Oreo Sun 31-Mar-24 20:31:58

You could try saying outright, ‘ let’s have a cuppa and chat at your house’ or ‘ y’know what Barbara? In all the years we’ve been friends I haven’t been into your house’ !
That has to provoke a conversation or excuses at any rate.
I think you’re entitled to know why.

CocoPops Sun 31-Mar-24 20:20:50

I enjoy "A's "company but I see what you mean*Oreo*and admit I feel somewhat rejected.

Oreo Sun 31-Mar-24 20:04:14

Not sure you can really call her a good friend tbh if she hasn’t once invited you into her home!
I have a neighbour who is similar, wants to drop in for a coffee but doesn’t reciprocate, I make excuses now that I’m busy.Actually usually I really am, so not really a fib.

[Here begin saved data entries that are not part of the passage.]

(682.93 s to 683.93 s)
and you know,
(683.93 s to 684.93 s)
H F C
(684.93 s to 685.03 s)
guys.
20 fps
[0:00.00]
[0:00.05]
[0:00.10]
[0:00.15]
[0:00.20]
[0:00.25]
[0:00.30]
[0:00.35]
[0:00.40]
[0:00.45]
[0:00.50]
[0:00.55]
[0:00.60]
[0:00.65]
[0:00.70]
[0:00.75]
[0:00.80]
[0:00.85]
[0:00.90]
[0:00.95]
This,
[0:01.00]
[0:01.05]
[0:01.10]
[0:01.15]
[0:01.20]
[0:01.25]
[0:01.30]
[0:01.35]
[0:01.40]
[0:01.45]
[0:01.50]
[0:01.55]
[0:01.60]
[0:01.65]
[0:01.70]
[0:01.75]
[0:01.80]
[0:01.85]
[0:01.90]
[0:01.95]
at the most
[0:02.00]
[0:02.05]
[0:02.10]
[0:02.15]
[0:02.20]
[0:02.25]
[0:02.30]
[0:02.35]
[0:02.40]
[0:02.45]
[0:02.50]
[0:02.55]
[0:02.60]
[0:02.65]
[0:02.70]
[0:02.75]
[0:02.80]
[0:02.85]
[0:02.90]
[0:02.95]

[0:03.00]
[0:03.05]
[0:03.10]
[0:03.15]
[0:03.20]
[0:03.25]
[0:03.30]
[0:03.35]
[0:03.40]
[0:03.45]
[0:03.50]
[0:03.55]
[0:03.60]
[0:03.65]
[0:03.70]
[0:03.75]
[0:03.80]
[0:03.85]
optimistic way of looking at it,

CocoPops Sun 31-Mar-24 19:52:10

My good friend "A" broke her shoulder badly which resulted in hospital admission prior to being discharged home with surgery scheduled for a Total Shoulder Replacement 2 weeks later. She keeps me posted by text.
"A" lives alone so naturally I thought I'd visit with food, flowers and offer to help and sent a message asking her when would be convenient.(I should say the custom here is not to just drop in on people).
She continued to text but ignored my question which I repeated a few days later but again with no response.
Hopefully family will rally round after surgery but they work full-time.
'A' is a close friend but over our long friendship I have never been invited inside her home (nor are other friends) but she visits my place. Of course I accept her idiosyncrasies but wonder if other GNs have friends like this?